The reason why it is difficult to understand what’s going on at the atomic or subatomic level is that we rely on macroscopic tools (from calipers to light detectors) to measure microscopic systems (atoms, protons, neutrons, photons…). The laws of physics that operate on the former (classical “Newtonian” physics) are different than those that apply to the latter (quantum mechanics). The former holds that all variables of particles are measurable, the second states that the measuring process defines our objective reality.

Which one should we use, and why? The available answers are not satisfactory for everyone. These are some popular alternatives:

The Copenhagen Interpretation

It’s the current “convention” of quantum mechanics, named after the university where some of its developers worked trying to explain the implications posed by quantum mechanics. The truth is the disagreements are many, especially between Heisenberg and Bohr.

Heisenberg gave emphasis on separating the observer (or measurement instrument) from the object of study. Like other founders (and current followers) of quantum theory, he stressed the active role of consciousness in quantum theory: There is no reality without observation. The tree would produce no sound if no one were around to hear it.

Bohr had a practical approach, believing that quantum mechanics was a generalization of classical Newtonian physics, which was still valid at the macroscopic scale. He believed in observation independent from a subjective observer, capturing an irreversible object/particle state.
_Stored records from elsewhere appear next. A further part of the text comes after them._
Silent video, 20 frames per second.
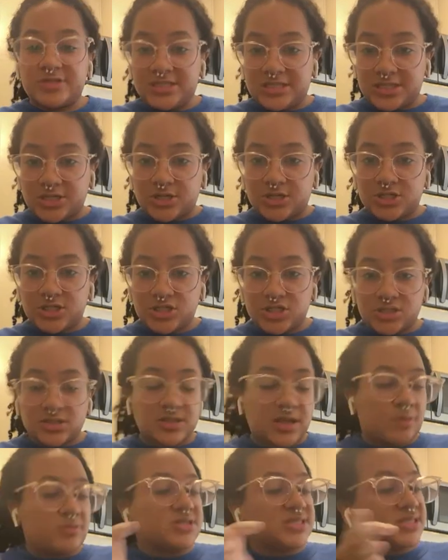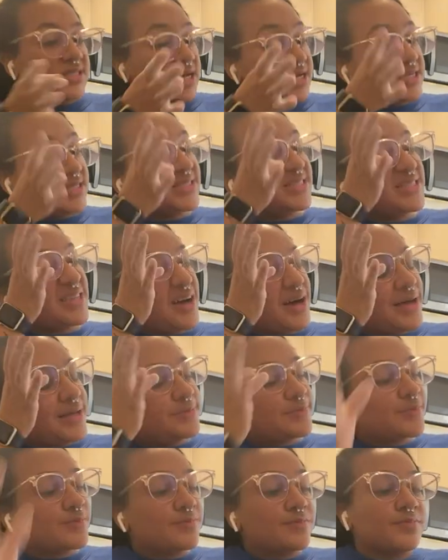studies
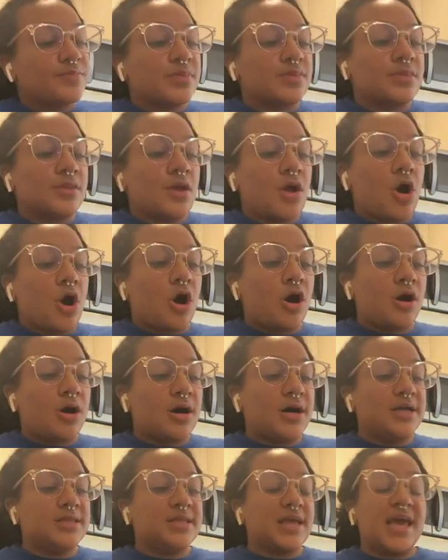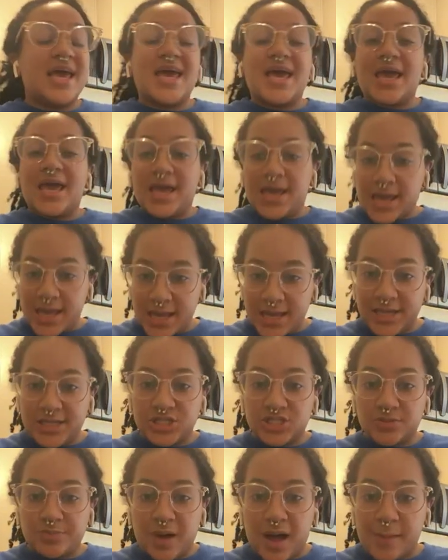done on
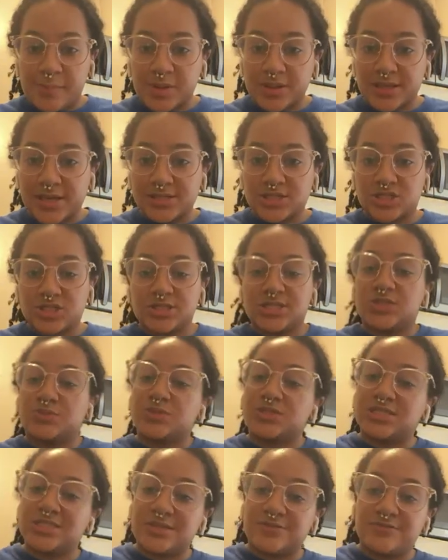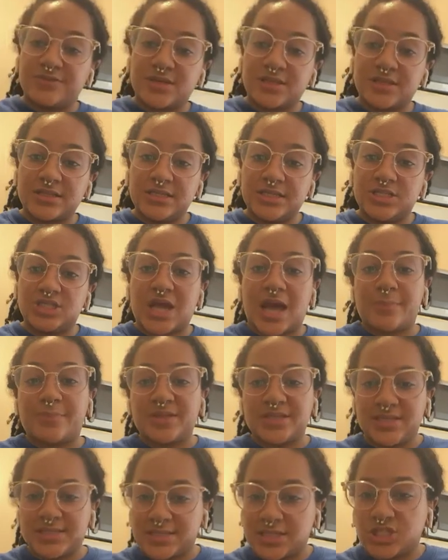Asian populations, specifically
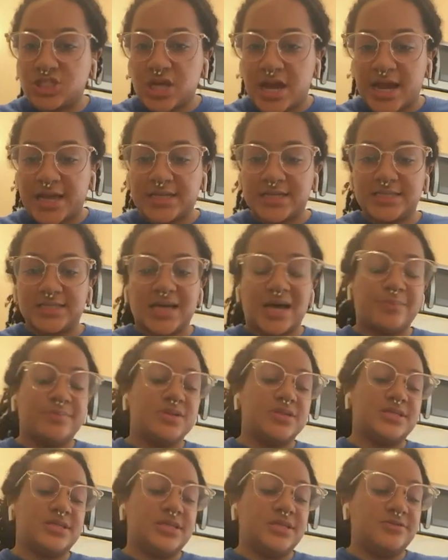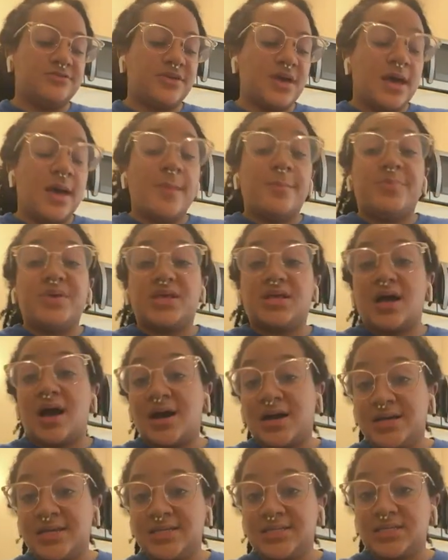Japanese and Chinese, I believe,
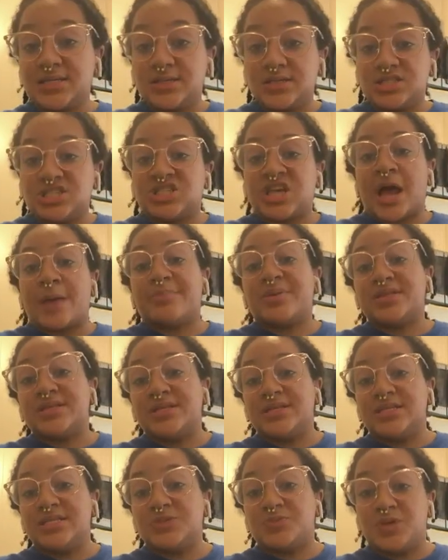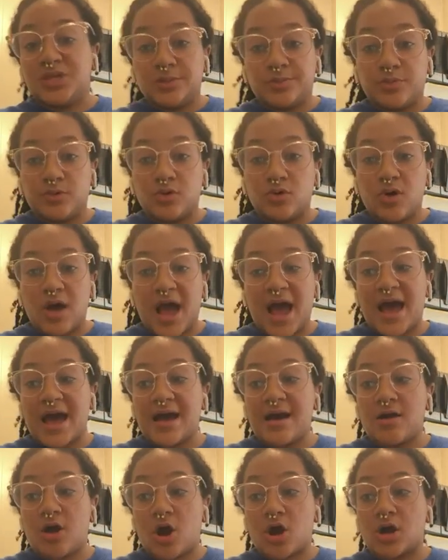because Japanese people
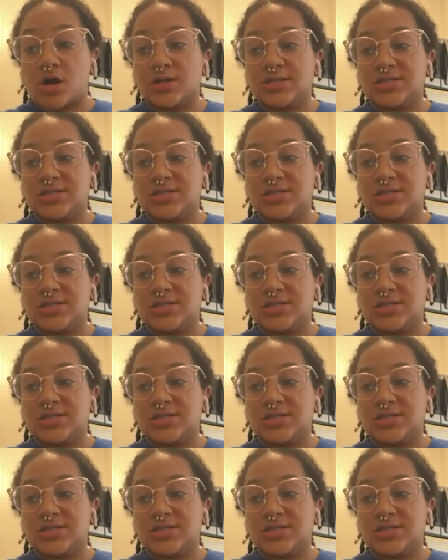are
Many-Worlds Interpretation

In 1957, Hugh Everett III proposed this multiverse theory, which is currently defended by notable theoretical physicists such as Stephen Hawking. This theory proposes that the wave function never goes away. There are as many parallel universes as possible states in which an object (plant or person) can exist. Under this view, there is a universe in which Schrödinger’s cat is alive, and another in which is dead, regardless of whether the box is opened.

Scaling down

Several notorious physicists had issues with quantum theory, including some of its founding fathers. For example, Schrödinger was uncomfortable with the implications of quantum theory. As a critique of the Copenhagen interpretation of quantum superposition (based on his own equation), he came up with a famous thought experiment known as “Schrödinger’s cat paradox” of quantum mechanics: A cat inside a box with poison is simultaneously alive and dead (before measuring). However, when one looks inside the box (when one measures) it is revealed that the cat is either alive or dead.
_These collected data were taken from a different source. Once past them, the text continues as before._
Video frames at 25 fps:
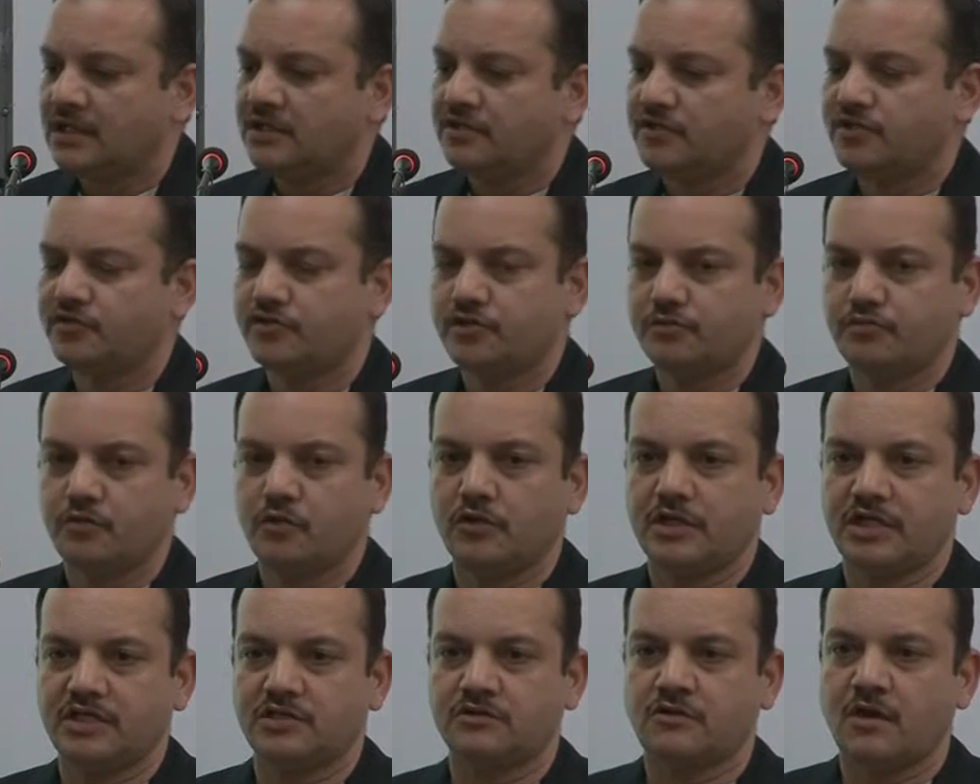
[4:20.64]
This
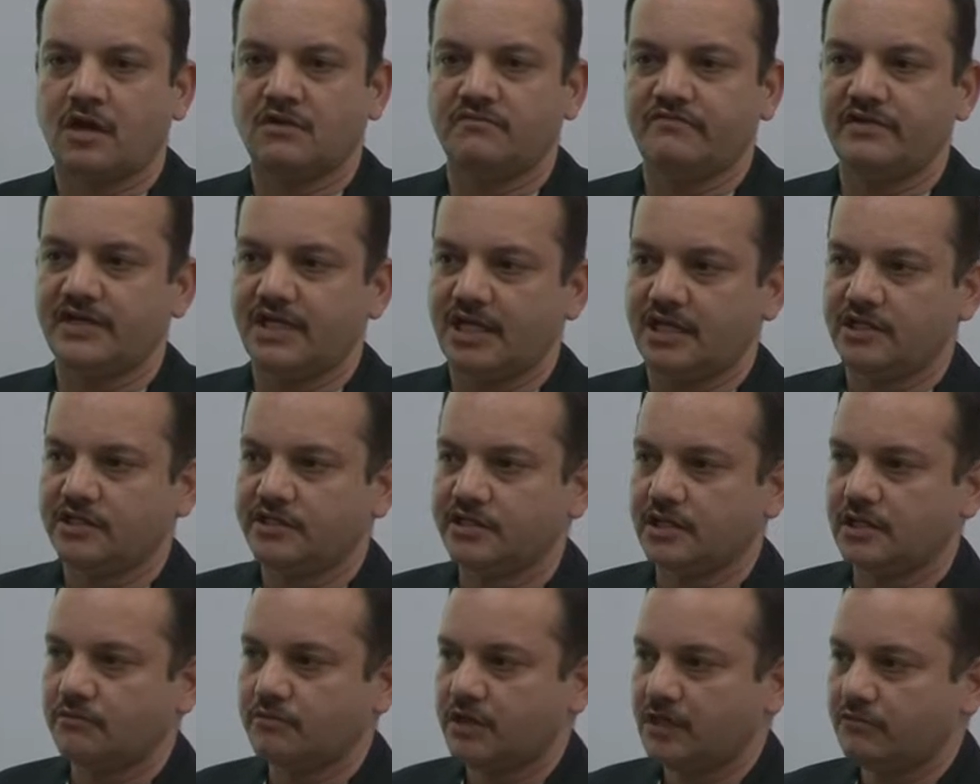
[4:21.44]
report is
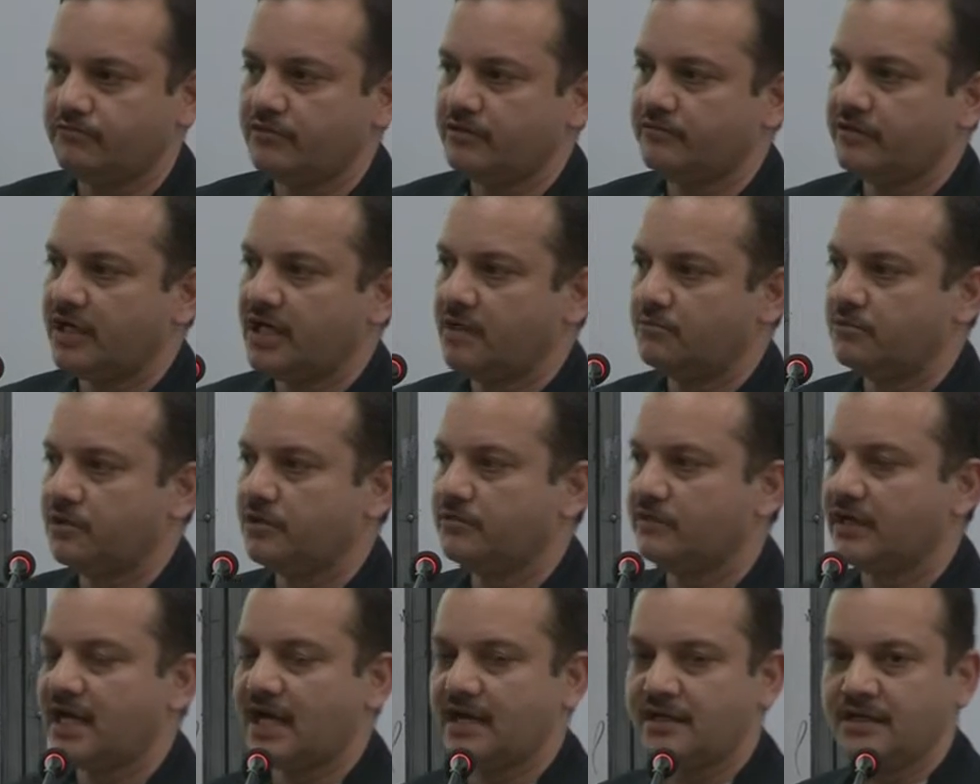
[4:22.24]
confidential, but we were
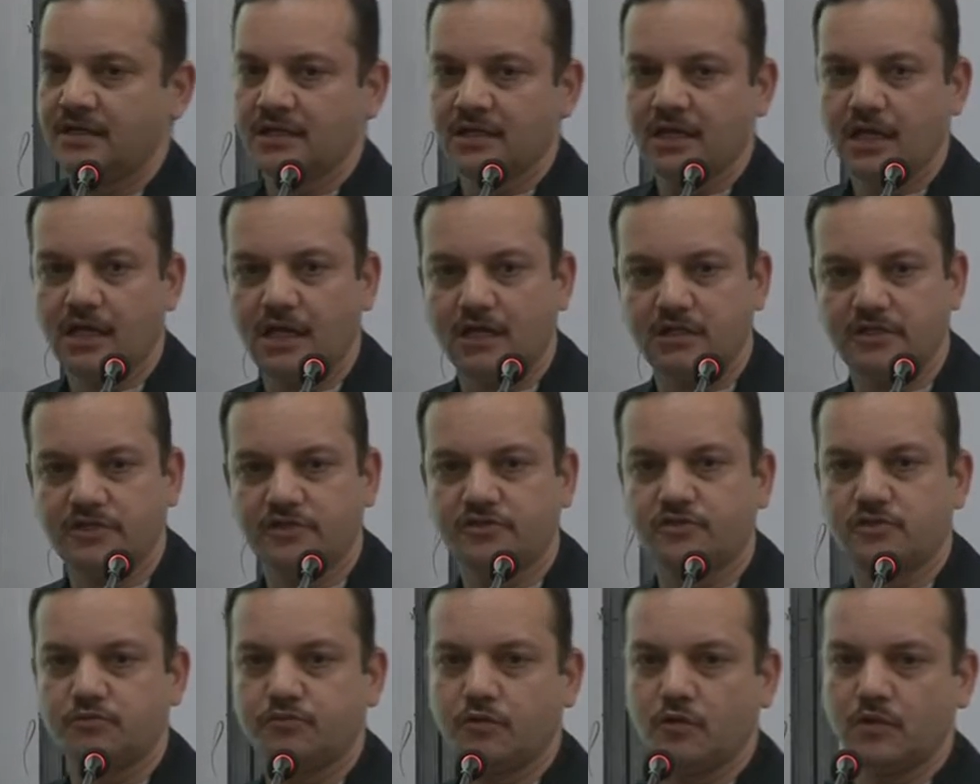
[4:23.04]
able to get
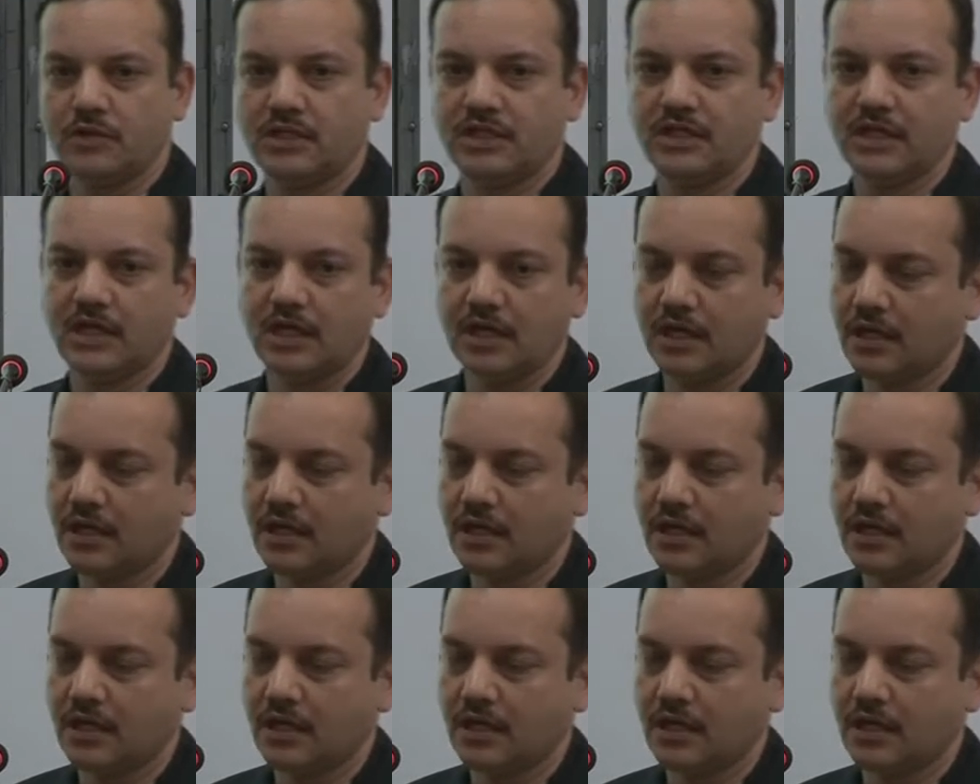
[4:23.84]
this report.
While Einstein did not doubt that quantum mechanics gave correct predictions, he believed that it was not a complete theory. Regarding the role of the observer (or measurement), he once complained that the Moon does not exist only when we look at it. He was not happy either about the putative lack of underlying structure (possibility of randomness) in the cosmos: “God does not play dice with the universe.”

The combined results from the experiments on muons from Fermilab (Chicago) and Brookhaven (Long Island) found that these subatomic particles spin at a much faster speed than can be explained based on the current Standard Model. A likely explanation? Something else is interacting with muons causing them to behave the way they do.

Are there universal laws of Nature that can be approximated by human-made models? Is there an ultimate quantic level? Are we quantum levels of a larger system? Or is the fabric of reality made of strings?


1 E = hv (Energy = Planck’s constant x frequency of the radiation).

2 As an example, de Broglie’s wavelength equation indicate, an African elephant of about 2696 kg moving at 24.9 km/h has a wavelength of 0.0000000000000000000000000000000000000355 m.

3 All this is better explained in this short TED-ed video.

4 The mass of a photon is 0, but its momentum depends on the wavelength of the light carrying it.

The cover image shows traditional wool rolls on a textile factory history exhibit in Terrassa, Barcelona (credit: Museu Nacional de la Ciència i Tècnica de Catalunya).